[Records from a dataset]
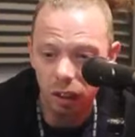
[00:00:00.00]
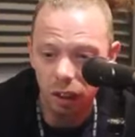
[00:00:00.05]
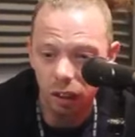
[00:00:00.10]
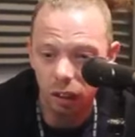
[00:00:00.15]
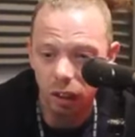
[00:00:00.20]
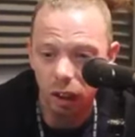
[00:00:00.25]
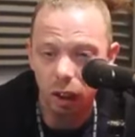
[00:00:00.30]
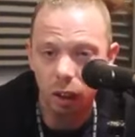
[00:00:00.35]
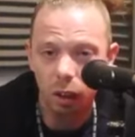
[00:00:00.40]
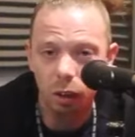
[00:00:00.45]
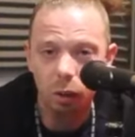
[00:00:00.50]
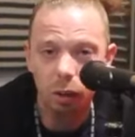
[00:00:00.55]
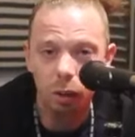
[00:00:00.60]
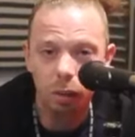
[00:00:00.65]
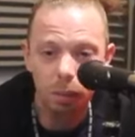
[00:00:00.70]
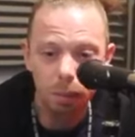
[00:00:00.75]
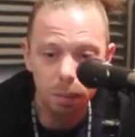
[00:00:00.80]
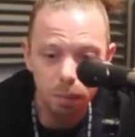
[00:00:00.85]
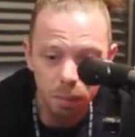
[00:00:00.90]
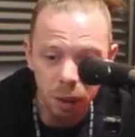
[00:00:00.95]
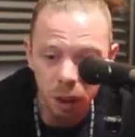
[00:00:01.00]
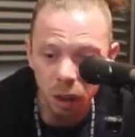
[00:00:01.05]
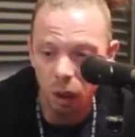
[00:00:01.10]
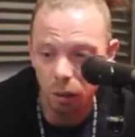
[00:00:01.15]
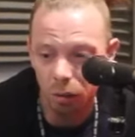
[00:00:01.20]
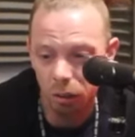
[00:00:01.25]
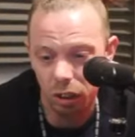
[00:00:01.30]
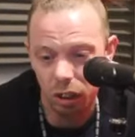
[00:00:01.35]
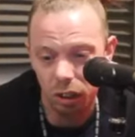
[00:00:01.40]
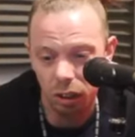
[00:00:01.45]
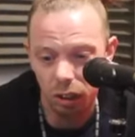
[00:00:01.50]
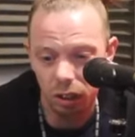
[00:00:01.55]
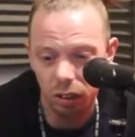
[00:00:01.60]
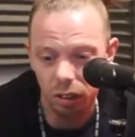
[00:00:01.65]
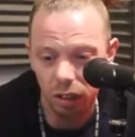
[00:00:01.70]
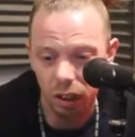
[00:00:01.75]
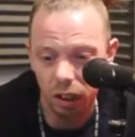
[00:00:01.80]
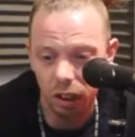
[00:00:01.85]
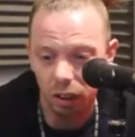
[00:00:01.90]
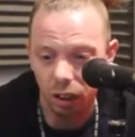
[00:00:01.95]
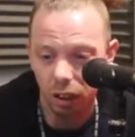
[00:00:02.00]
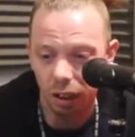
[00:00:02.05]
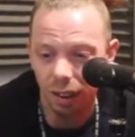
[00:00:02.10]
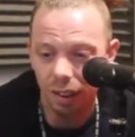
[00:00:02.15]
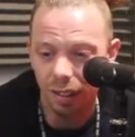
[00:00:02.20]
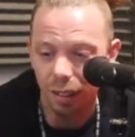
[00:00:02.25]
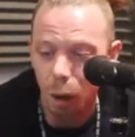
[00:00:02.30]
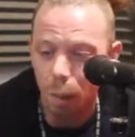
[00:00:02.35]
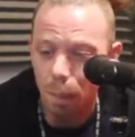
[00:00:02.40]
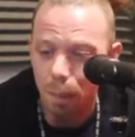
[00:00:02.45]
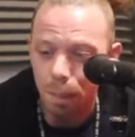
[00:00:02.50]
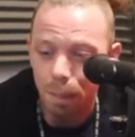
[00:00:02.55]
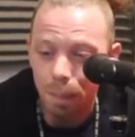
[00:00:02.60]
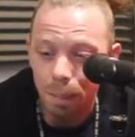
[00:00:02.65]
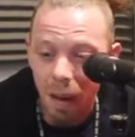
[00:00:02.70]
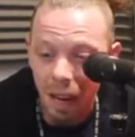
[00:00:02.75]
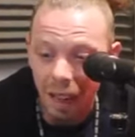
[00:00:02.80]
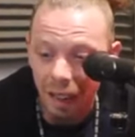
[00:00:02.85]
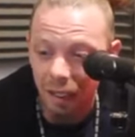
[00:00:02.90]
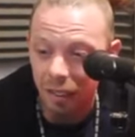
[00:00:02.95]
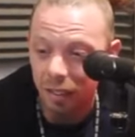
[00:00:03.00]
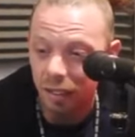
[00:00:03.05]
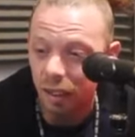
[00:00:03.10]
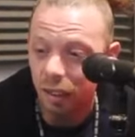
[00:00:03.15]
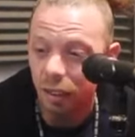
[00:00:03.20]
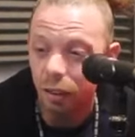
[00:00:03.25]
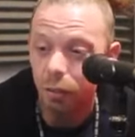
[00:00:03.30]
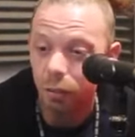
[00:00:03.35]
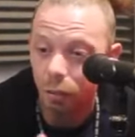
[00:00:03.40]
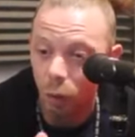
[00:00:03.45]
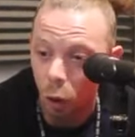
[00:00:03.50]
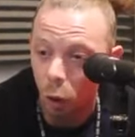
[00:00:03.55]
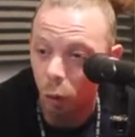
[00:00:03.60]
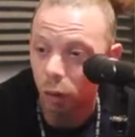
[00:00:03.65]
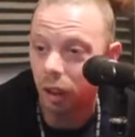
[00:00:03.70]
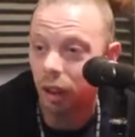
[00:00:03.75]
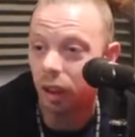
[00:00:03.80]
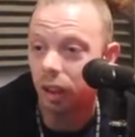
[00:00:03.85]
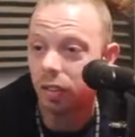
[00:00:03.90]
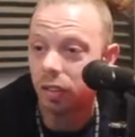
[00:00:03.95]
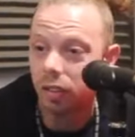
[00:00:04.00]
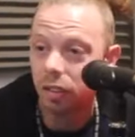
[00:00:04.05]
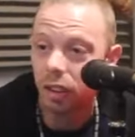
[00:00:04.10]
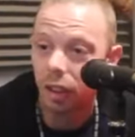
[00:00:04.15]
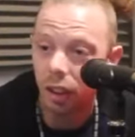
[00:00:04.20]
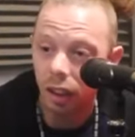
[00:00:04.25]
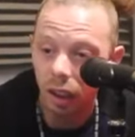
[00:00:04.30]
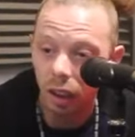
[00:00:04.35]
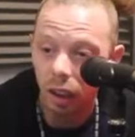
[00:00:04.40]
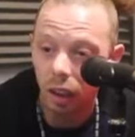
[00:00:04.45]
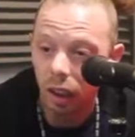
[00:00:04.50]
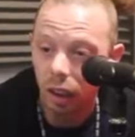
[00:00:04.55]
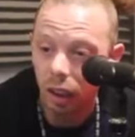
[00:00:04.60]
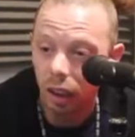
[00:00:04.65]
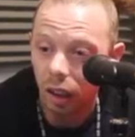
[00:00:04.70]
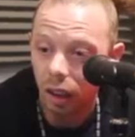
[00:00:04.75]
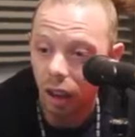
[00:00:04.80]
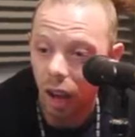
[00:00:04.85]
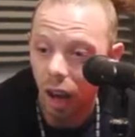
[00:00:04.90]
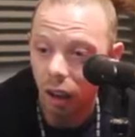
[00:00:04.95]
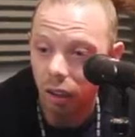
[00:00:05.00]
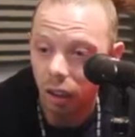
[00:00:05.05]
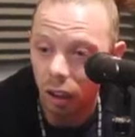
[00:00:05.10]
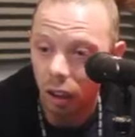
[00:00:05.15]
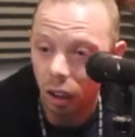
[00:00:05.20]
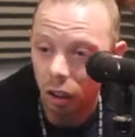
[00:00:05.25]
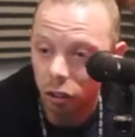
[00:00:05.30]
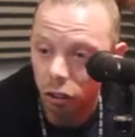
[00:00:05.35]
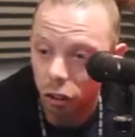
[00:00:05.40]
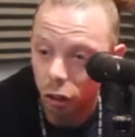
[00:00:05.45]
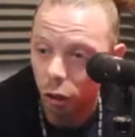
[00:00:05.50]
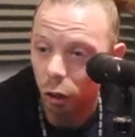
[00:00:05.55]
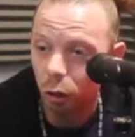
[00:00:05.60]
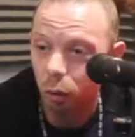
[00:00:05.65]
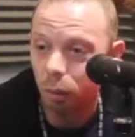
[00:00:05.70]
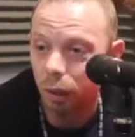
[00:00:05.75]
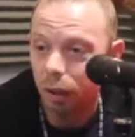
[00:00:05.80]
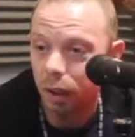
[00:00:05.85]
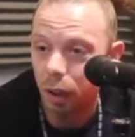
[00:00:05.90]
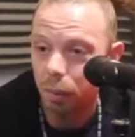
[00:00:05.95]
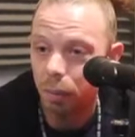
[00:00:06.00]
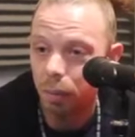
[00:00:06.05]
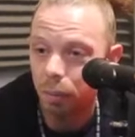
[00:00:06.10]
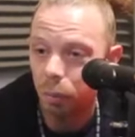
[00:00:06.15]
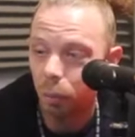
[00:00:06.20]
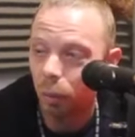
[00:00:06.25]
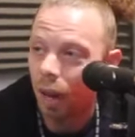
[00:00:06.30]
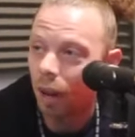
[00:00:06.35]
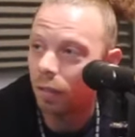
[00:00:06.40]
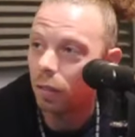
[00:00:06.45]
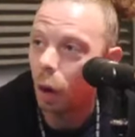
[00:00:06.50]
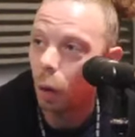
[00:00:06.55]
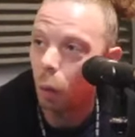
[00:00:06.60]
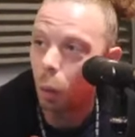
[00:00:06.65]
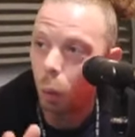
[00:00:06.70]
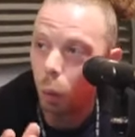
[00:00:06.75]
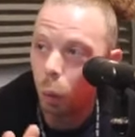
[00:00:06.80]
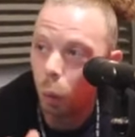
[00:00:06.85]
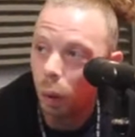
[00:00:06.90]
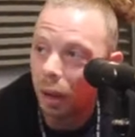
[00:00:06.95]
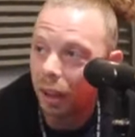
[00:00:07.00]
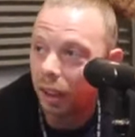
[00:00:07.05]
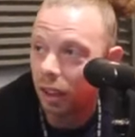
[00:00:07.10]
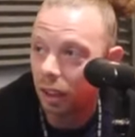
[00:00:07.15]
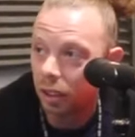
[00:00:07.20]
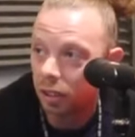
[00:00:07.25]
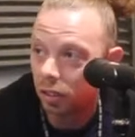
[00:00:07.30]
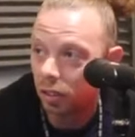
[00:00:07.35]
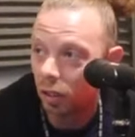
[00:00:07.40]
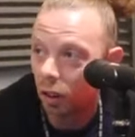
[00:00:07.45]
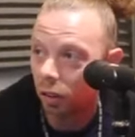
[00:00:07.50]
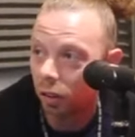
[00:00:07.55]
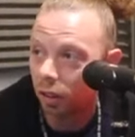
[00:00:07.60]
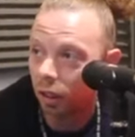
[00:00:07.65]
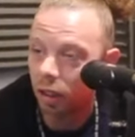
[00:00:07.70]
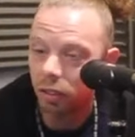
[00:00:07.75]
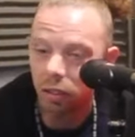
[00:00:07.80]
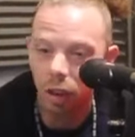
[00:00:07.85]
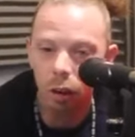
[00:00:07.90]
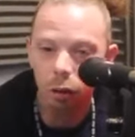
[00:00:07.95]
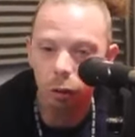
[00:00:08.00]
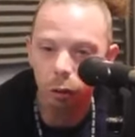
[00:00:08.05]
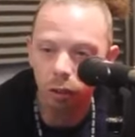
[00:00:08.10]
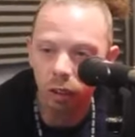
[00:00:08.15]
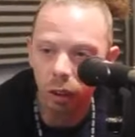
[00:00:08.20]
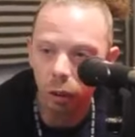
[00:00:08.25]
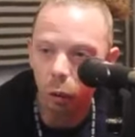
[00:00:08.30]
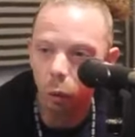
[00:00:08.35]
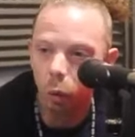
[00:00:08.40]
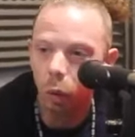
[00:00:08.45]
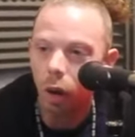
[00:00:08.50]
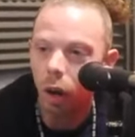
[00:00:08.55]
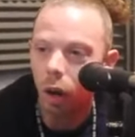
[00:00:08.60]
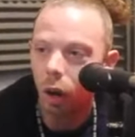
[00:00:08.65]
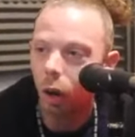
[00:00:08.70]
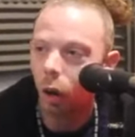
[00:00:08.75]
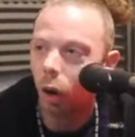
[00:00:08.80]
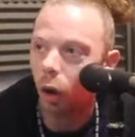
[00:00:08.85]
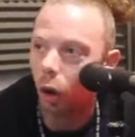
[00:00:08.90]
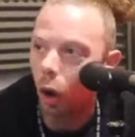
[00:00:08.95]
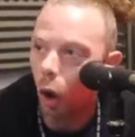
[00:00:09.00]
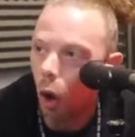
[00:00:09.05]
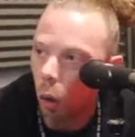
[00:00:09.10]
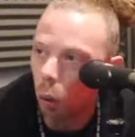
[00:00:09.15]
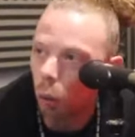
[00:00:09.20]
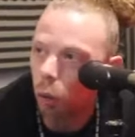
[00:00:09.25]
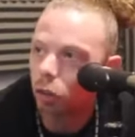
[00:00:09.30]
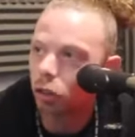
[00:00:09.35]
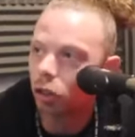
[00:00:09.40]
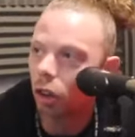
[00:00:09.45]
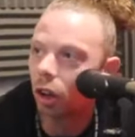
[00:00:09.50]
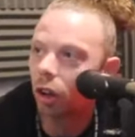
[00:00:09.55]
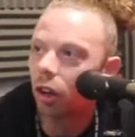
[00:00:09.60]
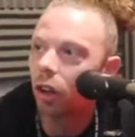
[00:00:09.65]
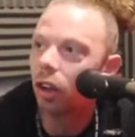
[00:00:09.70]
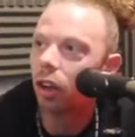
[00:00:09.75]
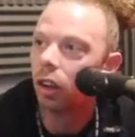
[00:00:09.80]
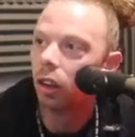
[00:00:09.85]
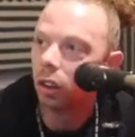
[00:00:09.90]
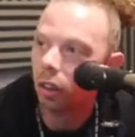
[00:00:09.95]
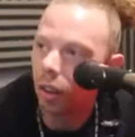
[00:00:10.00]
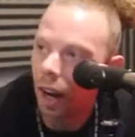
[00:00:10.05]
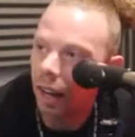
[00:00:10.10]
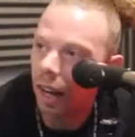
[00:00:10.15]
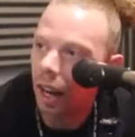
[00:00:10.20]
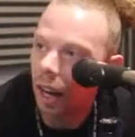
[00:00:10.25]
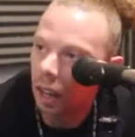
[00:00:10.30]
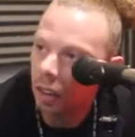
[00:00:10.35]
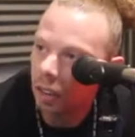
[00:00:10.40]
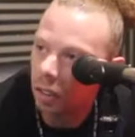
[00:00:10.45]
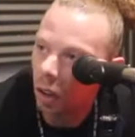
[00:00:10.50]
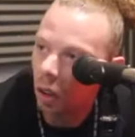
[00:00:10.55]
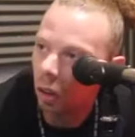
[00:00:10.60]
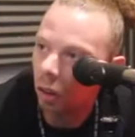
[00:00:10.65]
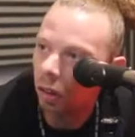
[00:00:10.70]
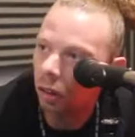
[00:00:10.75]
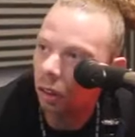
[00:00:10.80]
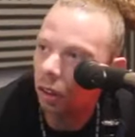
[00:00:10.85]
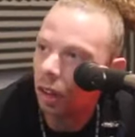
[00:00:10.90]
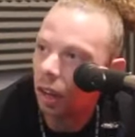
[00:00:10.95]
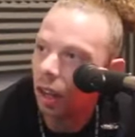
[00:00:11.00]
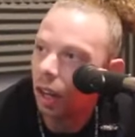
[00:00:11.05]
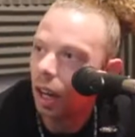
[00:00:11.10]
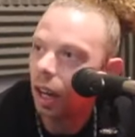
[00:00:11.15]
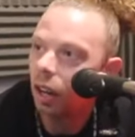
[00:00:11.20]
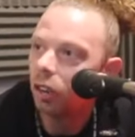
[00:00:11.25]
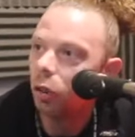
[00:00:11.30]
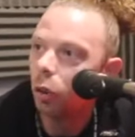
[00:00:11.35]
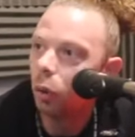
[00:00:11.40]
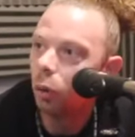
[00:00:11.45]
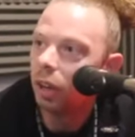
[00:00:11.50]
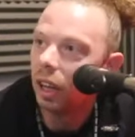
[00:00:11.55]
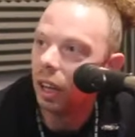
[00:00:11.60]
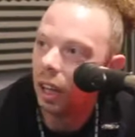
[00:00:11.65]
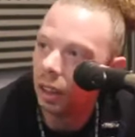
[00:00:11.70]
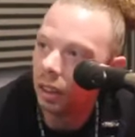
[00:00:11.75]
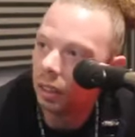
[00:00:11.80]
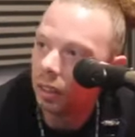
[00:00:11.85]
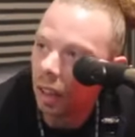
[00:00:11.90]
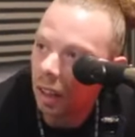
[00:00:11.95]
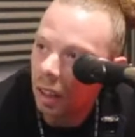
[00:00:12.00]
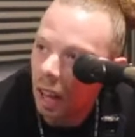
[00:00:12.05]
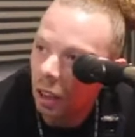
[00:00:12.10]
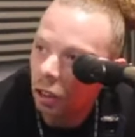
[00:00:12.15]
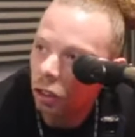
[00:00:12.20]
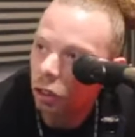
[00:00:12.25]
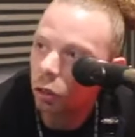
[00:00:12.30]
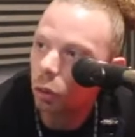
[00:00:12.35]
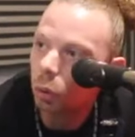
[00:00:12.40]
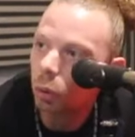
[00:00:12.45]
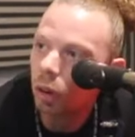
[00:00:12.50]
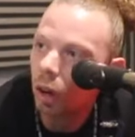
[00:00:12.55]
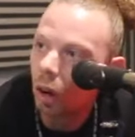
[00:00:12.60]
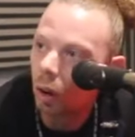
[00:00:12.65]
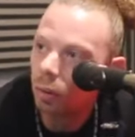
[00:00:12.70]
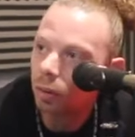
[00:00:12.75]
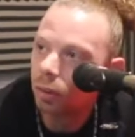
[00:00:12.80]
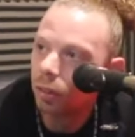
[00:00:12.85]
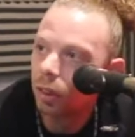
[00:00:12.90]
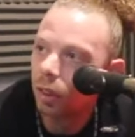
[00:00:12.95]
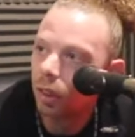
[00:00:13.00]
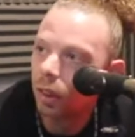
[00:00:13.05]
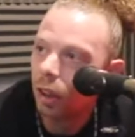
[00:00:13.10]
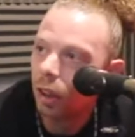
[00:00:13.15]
Senior. Big up Sheldon Senior. He's an amazing vocalist. I done a tune with him. We have a wicked song. It's a real culture reggae song. It's called International Love.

▸ **Your task**
Both the line containing "[00:00:00.25]" and the line containing "[00:00:03.40]" above belong in the output, as do the lines between them. Print them exactly, without pictures.

▸ **Exercise response**
[00:00:00.25]
[00:00:00.30]
[00:00:00.35]
[00:00:00.40]
[00:00:00.45]
[00:00:00.50]
[00:00:00.55]
[00:00:00.60]
[00:00:00.65]
[00:00:00.70]
[00:00:00.75]
[00:00:00.80]
[00:00:00.85]
[00:00:00.90]
[00:00:00.95]
[00:00:01.00]
[00:00:01.05]
[00:00:01.10]
[00:00:01.15]
[00:00:01.20]
[00:00:01.25]
[00:00:01.30]
[00:00:01.35]
[00:00:01.40]
[00:00:01.45]
[00:00:01.50]
[00:00:01.55]
[00:00:01.60]
[00:00:01.65]
[00:00:01.70]
[00:00:01.75]
[00:00:01.80]
[00:00:01.85]
[00:00:01.90]
[00:00:01.95]
[00:00:02.00]
[00:00:02.05]
[00:00:02.10]
[00:00:02.15]
[00:00:02.20]
[00:00:02.25]
[00:00:02.30]
[00:00:02.35]
[00:00:02.40]
[00:00:02.45]
[00:00:02.50]
[00:00:02.55]
[00:00:02.60]
[00:00:02.65]
[00:00:02.70]
[00:00:02.75]
[00:00:02.80]
[00:00:02.85]
[00:00:02.90]
[00:00:02.95]
[00:00:03.00]
[00:00:03.05]
[00:00:03.10]
[00:00:03.15]
[00:00:03.20]
[00:00:03.25]
[00:00:03.30]
[00:00:03.35]
[00:00:03.40]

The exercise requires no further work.